▶ **Task statement**: Your job is to set down the stretch of entries that opens with the line containing "[5:17.83-5:18.83]" and closes with the line containing "[5:27.83-5:28.83]". Keep both end lines, copy each exactly, and add nothing.

[Collection entries]
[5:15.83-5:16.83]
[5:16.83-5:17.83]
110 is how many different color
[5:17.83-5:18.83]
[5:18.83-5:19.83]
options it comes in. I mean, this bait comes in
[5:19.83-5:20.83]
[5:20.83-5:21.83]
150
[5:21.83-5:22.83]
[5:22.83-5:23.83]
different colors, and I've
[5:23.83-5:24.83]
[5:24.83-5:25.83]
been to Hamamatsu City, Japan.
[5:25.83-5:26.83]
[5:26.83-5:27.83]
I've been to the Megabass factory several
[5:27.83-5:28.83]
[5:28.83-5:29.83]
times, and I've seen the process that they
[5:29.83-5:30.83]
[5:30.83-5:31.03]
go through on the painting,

--

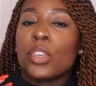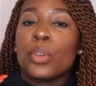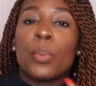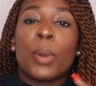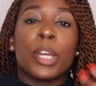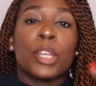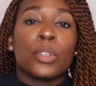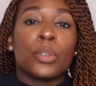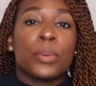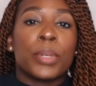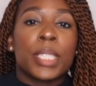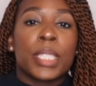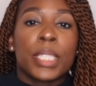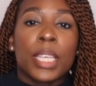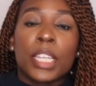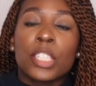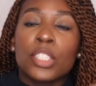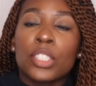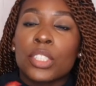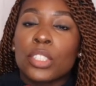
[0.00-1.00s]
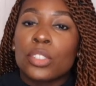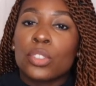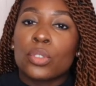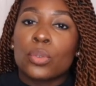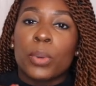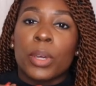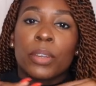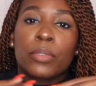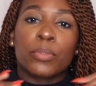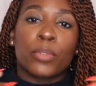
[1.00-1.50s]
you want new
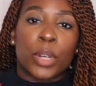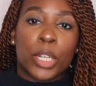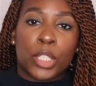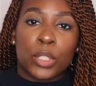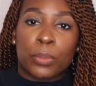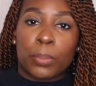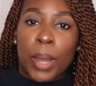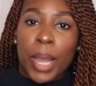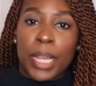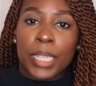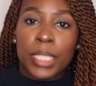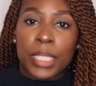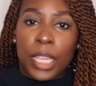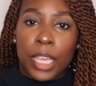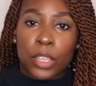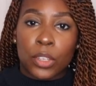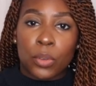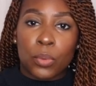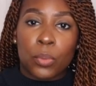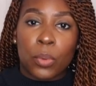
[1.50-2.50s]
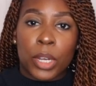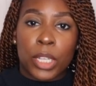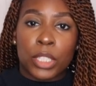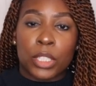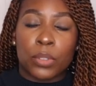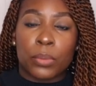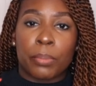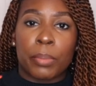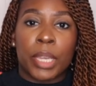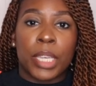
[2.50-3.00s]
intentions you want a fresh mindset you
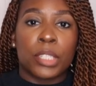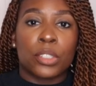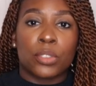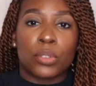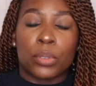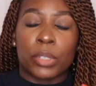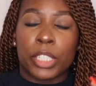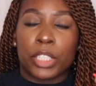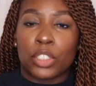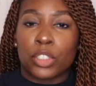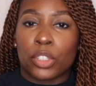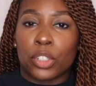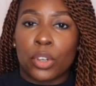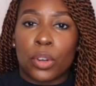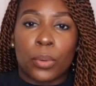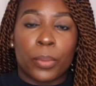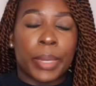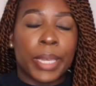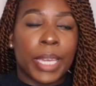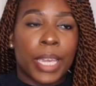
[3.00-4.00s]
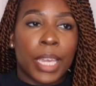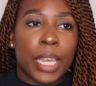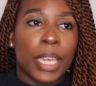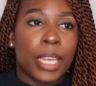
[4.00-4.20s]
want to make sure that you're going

▶ **Result**:
[5:17.83-5:18.83]
[5:18.83-5:19.83]
options it comes in. I mean, this bait comes in
[5:19.83-5:20.83]
[5:20.83-5:21.83]
150
[5:21.83-5:22.83]
[5:22.83-5:23.83]
different colors, and I've
[5:23.83-5:24.83]
[5:24.83-5:25.83]
been to Hamamatsu City, Japan.
[5:25.83-5:26.83]
[5:26.83-5:27.83]
I've been to the Megabass factory several
[5:27.83-5:28.83]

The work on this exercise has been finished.